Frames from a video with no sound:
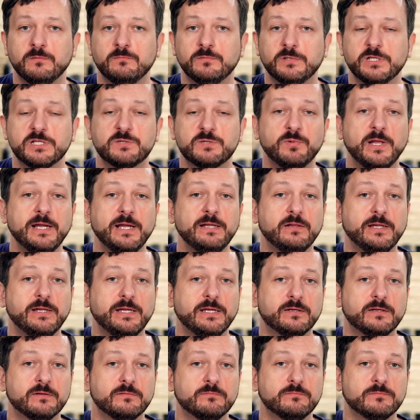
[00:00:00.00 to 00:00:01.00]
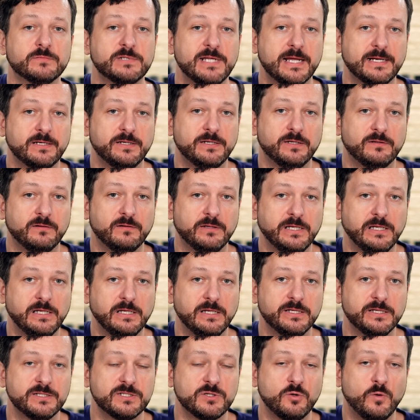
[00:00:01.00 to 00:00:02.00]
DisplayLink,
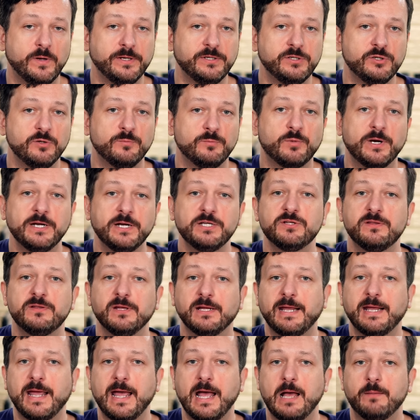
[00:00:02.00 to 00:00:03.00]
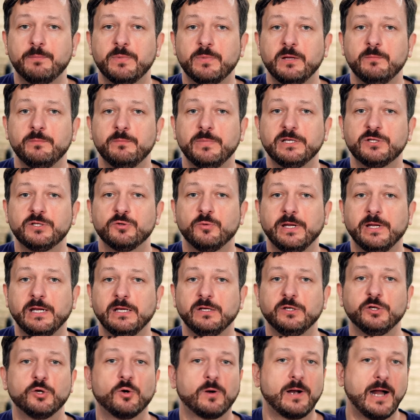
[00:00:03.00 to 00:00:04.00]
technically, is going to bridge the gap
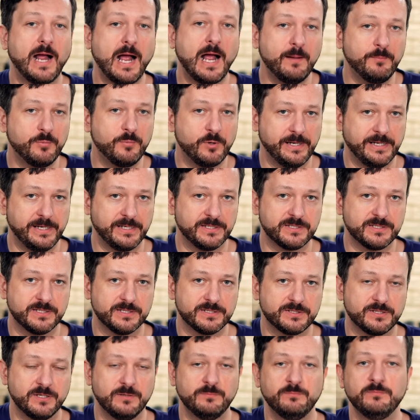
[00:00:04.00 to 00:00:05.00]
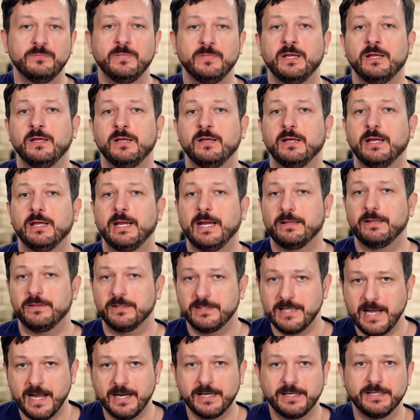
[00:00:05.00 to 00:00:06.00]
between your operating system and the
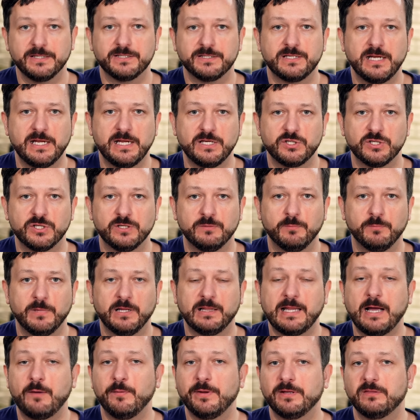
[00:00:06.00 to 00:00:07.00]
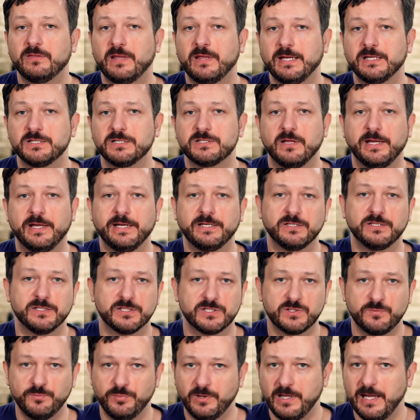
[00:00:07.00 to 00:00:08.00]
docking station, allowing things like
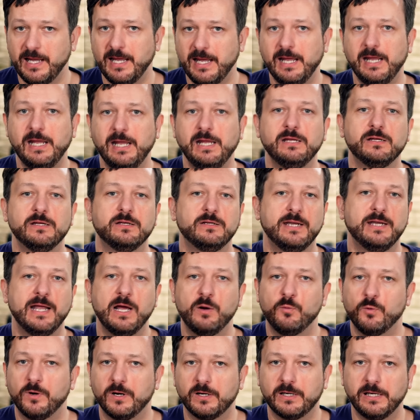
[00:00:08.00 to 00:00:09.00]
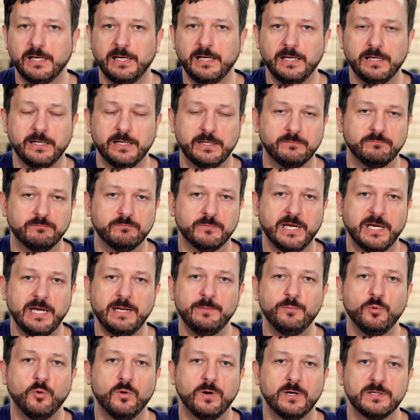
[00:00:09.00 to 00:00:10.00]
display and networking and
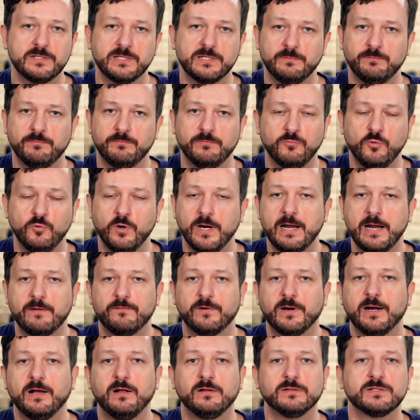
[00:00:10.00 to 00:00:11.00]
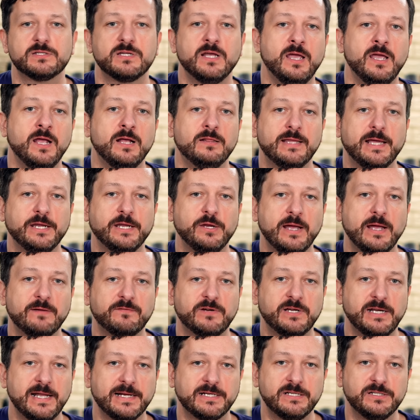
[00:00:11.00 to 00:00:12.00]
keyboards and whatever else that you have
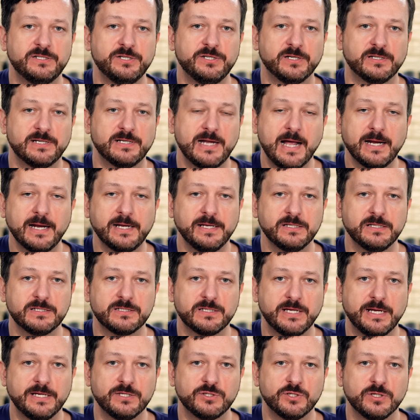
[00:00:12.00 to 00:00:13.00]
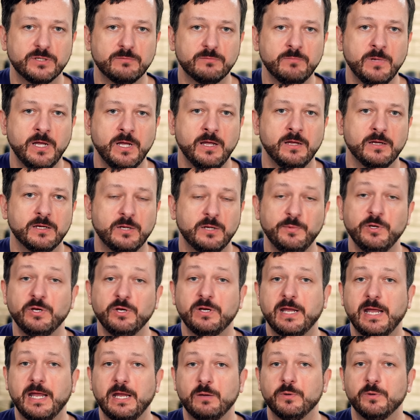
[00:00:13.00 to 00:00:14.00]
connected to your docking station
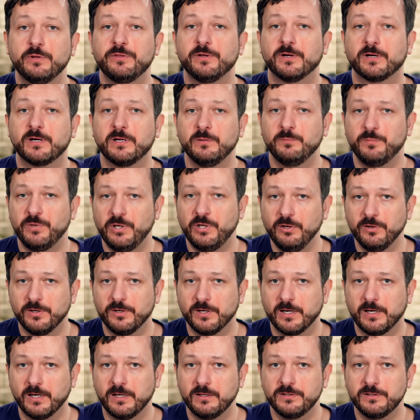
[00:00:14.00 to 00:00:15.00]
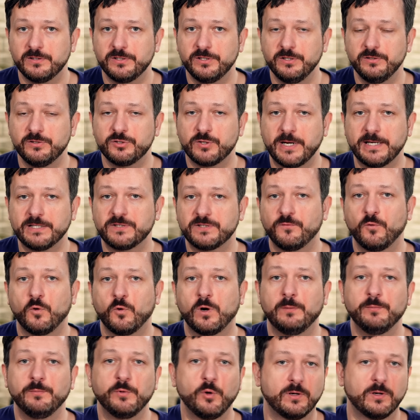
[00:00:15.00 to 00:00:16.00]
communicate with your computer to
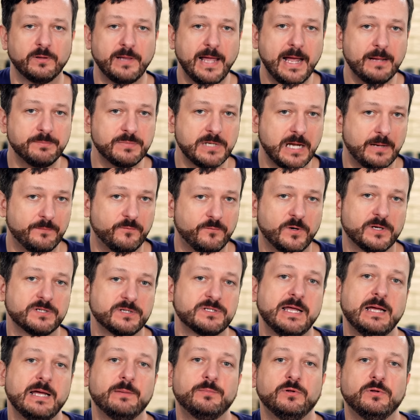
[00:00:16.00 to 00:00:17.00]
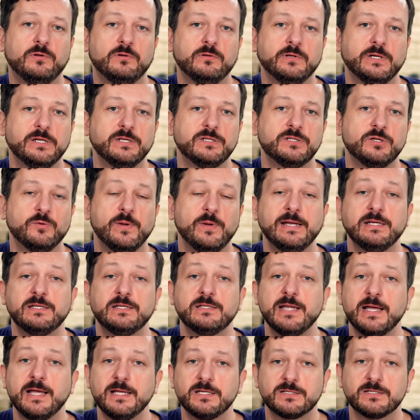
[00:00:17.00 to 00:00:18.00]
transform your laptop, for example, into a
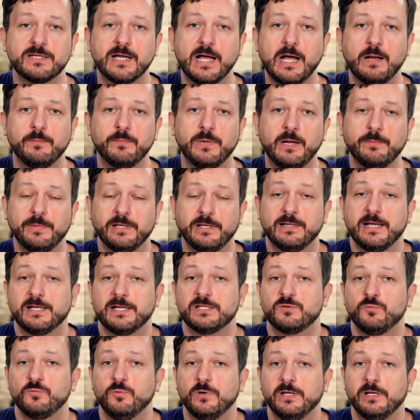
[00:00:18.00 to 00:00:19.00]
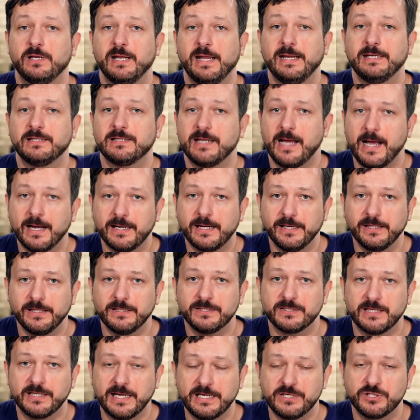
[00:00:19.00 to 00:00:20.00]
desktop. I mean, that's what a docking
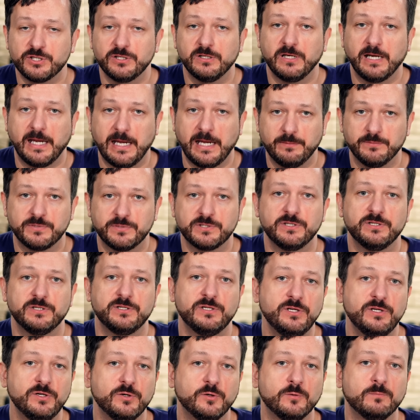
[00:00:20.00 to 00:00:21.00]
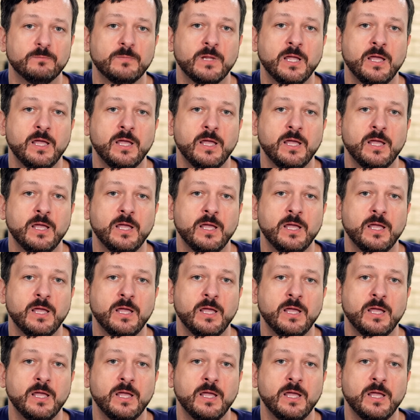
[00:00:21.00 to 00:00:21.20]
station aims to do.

★ ★ ★ ★

### [PROBLEM STATEMENT]
Please repeat the entries above exactly, leaving out any pictures.

### [WRITTEN REPLY]
Frames from a video with no sound:
[00:00:00.00 to 00:00:01.00]
[00:00:01.00 to 00:00:02.00]
DisplayLink,
[00:00:02.00 to 00:00:03.00]
[00:00:03.00 to 00:00:04.00]
technically, is going to bridge the gap
[00:00:04.00 to 00:00:05.00]
[00:00:05.00 to 00:00:06.00]
between your operating system and the
[00:00:06.00 to 00:00:07.00]
[00:00:07.00 to 00:00:08.00]
docking station, allowing things like
[00:00:08.00 to 00:00:09.00]
[00:00:09.00 to 00:00:10.00]
display and networking and
[00:00:10.00 to 00:00:11.00]
[00:00:11.00 to 00:00:12.00]
keyboards and whatever else that you have
[00:00:12.00 to 00:00:13.00]
[00:00:13.00 to 00:00:14.00]
connected to your docking station
[00:00:14.00 to 00:00:15.00]
[00:00:15.00 to 00:00:16.00]
communicate with your computer to
[00:00:16.00 to 00:00:17.00]
[00:00:17.00 to 00:00:18.00]
transform your laptop, for example, into a
[00:00:18.00 to 00:00:19.00]
[00:00:19.00 to 00:00:20.00]
desktop. I mean, that's what a docking
[00:00:20.00 to 00:00:21.00]
[00:00:21.00 to 00:00:21.20]
station aims to do.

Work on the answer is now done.